* _Required action_: Reproduce the listing verbatim.
=====
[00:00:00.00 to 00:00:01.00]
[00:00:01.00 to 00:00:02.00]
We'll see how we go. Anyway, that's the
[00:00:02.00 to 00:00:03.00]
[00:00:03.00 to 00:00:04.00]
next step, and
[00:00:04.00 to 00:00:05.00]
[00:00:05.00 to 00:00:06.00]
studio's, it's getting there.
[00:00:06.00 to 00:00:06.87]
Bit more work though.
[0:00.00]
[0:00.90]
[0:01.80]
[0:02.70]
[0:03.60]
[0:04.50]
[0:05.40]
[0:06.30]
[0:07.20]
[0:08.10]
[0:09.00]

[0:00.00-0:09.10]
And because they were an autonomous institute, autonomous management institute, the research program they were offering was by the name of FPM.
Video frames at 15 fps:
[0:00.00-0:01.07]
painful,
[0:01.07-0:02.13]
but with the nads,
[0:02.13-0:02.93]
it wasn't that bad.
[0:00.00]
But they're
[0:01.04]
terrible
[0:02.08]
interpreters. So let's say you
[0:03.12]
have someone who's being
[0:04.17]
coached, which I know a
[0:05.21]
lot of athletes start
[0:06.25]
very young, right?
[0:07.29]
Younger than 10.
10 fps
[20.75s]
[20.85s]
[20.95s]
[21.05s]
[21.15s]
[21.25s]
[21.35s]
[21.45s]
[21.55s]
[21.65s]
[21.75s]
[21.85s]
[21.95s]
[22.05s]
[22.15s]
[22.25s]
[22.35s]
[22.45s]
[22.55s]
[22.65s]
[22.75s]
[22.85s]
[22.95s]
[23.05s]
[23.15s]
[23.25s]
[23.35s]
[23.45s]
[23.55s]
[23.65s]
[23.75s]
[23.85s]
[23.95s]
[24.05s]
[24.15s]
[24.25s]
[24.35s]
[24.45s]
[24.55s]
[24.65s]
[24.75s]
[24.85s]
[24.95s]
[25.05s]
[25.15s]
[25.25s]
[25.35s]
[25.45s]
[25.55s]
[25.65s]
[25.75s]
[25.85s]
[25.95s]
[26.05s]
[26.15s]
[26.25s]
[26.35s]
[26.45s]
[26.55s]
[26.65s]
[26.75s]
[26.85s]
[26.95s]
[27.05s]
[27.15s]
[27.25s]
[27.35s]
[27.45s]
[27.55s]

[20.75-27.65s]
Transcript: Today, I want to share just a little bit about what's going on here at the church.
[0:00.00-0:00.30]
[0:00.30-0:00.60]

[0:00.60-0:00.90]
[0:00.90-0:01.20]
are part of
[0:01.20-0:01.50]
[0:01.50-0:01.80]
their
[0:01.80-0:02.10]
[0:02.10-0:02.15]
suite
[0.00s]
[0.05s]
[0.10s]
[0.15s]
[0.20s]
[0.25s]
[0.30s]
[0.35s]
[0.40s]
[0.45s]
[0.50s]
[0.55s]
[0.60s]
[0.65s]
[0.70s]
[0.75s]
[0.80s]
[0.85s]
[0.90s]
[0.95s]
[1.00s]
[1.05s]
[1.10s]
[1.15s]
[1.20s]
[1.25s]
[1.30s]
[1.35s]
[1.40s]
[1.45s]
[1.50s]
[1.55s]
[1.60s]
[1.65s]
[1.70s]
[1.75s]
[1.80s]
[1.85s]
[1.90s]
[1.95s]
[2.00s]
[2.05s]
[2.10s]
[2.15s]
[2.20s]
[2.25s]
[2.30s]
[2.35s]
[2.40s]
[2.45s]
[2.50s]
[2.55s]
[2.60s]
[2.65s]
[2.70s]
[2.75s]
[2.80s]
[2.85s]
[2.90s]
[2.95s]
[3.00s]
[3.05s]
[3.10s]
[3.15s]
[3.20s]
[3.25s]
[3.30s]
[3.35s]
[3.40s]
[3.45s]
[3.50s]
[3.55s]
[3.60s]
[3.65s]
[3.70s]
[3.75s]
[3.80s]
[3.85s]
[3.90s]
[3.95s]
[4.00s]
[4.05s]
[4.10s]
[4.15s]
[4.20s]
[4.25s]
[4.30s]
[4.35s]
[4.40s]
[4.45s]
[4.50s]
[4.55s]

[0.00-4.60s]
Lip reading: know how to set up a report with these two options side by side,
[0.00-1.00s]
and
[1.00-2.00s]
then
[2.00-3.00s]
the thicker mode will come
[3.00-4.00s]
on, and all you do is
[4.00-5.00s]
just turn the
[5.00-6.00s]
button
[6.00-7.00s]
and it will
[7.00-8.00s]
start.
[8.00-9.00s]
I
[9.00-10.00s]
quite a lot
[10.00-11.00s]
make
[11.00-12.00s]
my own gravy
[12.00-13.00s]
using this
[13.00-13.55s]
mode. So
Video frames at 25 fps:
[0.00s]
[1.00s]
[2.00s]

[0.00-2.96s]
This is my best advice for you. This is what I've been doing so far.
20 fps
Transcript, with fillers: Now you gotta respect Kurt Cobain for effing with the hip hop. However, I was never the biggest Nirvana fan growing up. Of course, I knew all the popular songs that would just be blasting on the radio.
=====
* _Written response_:
[00:00:00.00 to 00:00:01.00]
[00:00:01.00 to 00:00:02.00]
We'll see how we go. Anyway, that's the
[00:00:02.00 to 00:00:03.00]
[00:00:03.00 to 00:00:04.00]
next step, and
[00:00:04.00 to 00:00:05.00]
[00:00:05.00 to 00:00:06.00]
studio's, it's getting there.
[00:00:06.00 to 00:00:06.87]
Bit more work though.
[0:00.00]
[0:00.90]
[0:01.80]
[0:02.70]
[0:03.60]
[0:04.50]
[0:05.40]
[0:06.30]
[0:07.20]
[0:08.10]
[0:09.00]

[0:00.00-0:09.10]
And because they were an autonomous institute, autonomous management institute, the research program they were offering was by the name of FPM.
Video frames at 15 fps:
[0:00.00-0:01.07]
painful,
[0:01.07-0:02.13]
but with the nads,
[0:02.13-0:02.93]
it wasn't that bad.
[0:00.00]
But they're
[0:01.04]
terrible
[0:02.08]
interpreters. So let's say you
[0:03.12]
have someone who's being
[0:04.17]
coached, which I know a
[0:05.21]
lot of athletes start
[0:06.25]
very young, right?
[0:07.29]
Younger than 10.
10 fps
[20.75s]
[20.85s]
[20.95s]
[21.05s]
[21.15s]
[21.25s]
[21.35s]
[21.45s]
[21.55s]
[21.65s]
[21.75s]
[21.85s]
[21.95s]
[22.05s]
[22.15s]
[22.25s]
[22.35s]
[22.45s]
[22.55s]
[22.65s]
[22.75s]
[22.85s]
[22.95s]
[23.05s]
[23.15s]
[23.25s]
[23.35s]
[23.45s]
[23.55s]
[23.65s]
[23.75s]
[23.85s]
[23.95s]
[24.05s]
[24.15s]
[24.25s]
[24.35s]
[24.45s]
[24.55s]
[24.65s]
[24.75s]
[24.85s]
[24.95s]
[25.05s]
[25.15s]
[25.25s]
[25.35s]
[25.45s]
[25.55s]
[25.65s]
[25.75s]
[25.85s]
[25.95s]
[26.05s]
[26.15s]
[26.25s]
[26.35s]
[26.45s]
[26.55s]
[26.65s]
[26.75s]
[26.85s]
[26.95s]
[27.05s]
[27.15s]
[27.25s]
[27.35s]
[27.45s]
[27.55s]

[20.75-27.65s]
Transcript: Today, I want to share just a little bit about what's going on here at the church.
[0:00.00-0:00.30]
[0:00.30-0:00.60]

[0:00.60-0:00.90]
[0:00.90-0:01.20]
are part of
[0:01.20-0:01.50]
[0:01.50-0:01.80]
their
[0:01.80-0:02.10]
[0:02.10-0:02.15]
suite
[0.00s]
[0.05s]
[0.10s]
[0.15s]
[0.20s]
[0.25s]
[0.30s]
[0.35s]
[0.40s]
[0.45s]
[0.50s]
[0.55s]
[0.60s]
[0.65s]
[0.70s]
[0.75s]
[0.80s]
[0.85s]
[0.90s]
[0.95s]
[1.00s]
[1.05s]
[1.10s]
[1.15s]
[1.20s]
[1.25s]
[1.30s]
[1.35s]
[1.40s]
[1.45s]
[1.50s]
[1.55s]
[1.60s]
[1.65s]
[1.70s]
[1.75s]
[1.80s]
[1.85s]
[1.90s]
[1.95s]
[2.00s]
[2.05s]
[2.10s]
[2.15s]
[2.20s]
[2.25s]
[2.30s]
[2.35s]
[2.40s]
[2.45s]
[2.50s]
[2.55s]
[2.60s]
[2.65s]
[2.70s]
[2.75s]
[2.80s]
[2.85s]
[2.90s]
[2.95s]
[3.00s]
[3.05s]
[3.10s]
[3.15s]
[3.20s]
[3.25s]
[3.30s]
[3.35s]
[3.40s]
[3.45s]
[3.50s]
[3.55s]
[3.60s]
[3.65s]
[3.70s]
[3.75s]
[3.80s]
[3.85s]
[3.90s]
[3.95s]
[4.00s]
[4.05s]
[4.10s]
[4.15s]
[4.20s]
[4.25s]
[4.30s]
[4.35s]
[4.40s]
[4.45s]
[4.50s]
[4.55s]

[0.00-4.60s]
Lip reading: know how to set up a report with these two options side by side,
[0.00-1.00s]
and
[1.00-2.00s]
then
[2.00-3.00s]
the thicker mode will come
[3.00-4.00s]
on, and all you do is
[4.00-5.00s]
just turn the
[5.00-6.00s]
button
[6.00-7.00s]
and it will
[7.00-8.00s]
start.
[8.00-9.00s]
I
[9.00-10.00s]
quite a lot
[10.00-11.00s]
make
[11.00-12.00s]
my own gravy
[12.00-13.00s]
using this
[13.00-13.55s]
mode. So
Video frames at 25 fps:
[0.00s]
[1.00s]
[2.00s]

[0.00-2.96s]
This is my best advice for you. This is what I've been doing so far.
20 fps
Transcript, with fillers: Now you gotta respect Kurt Cobain for effing with the hip hop. However, I was never the biggest Nirvana fan growing up. Of course, I knew all the popular songs that would just be blasting on the radio.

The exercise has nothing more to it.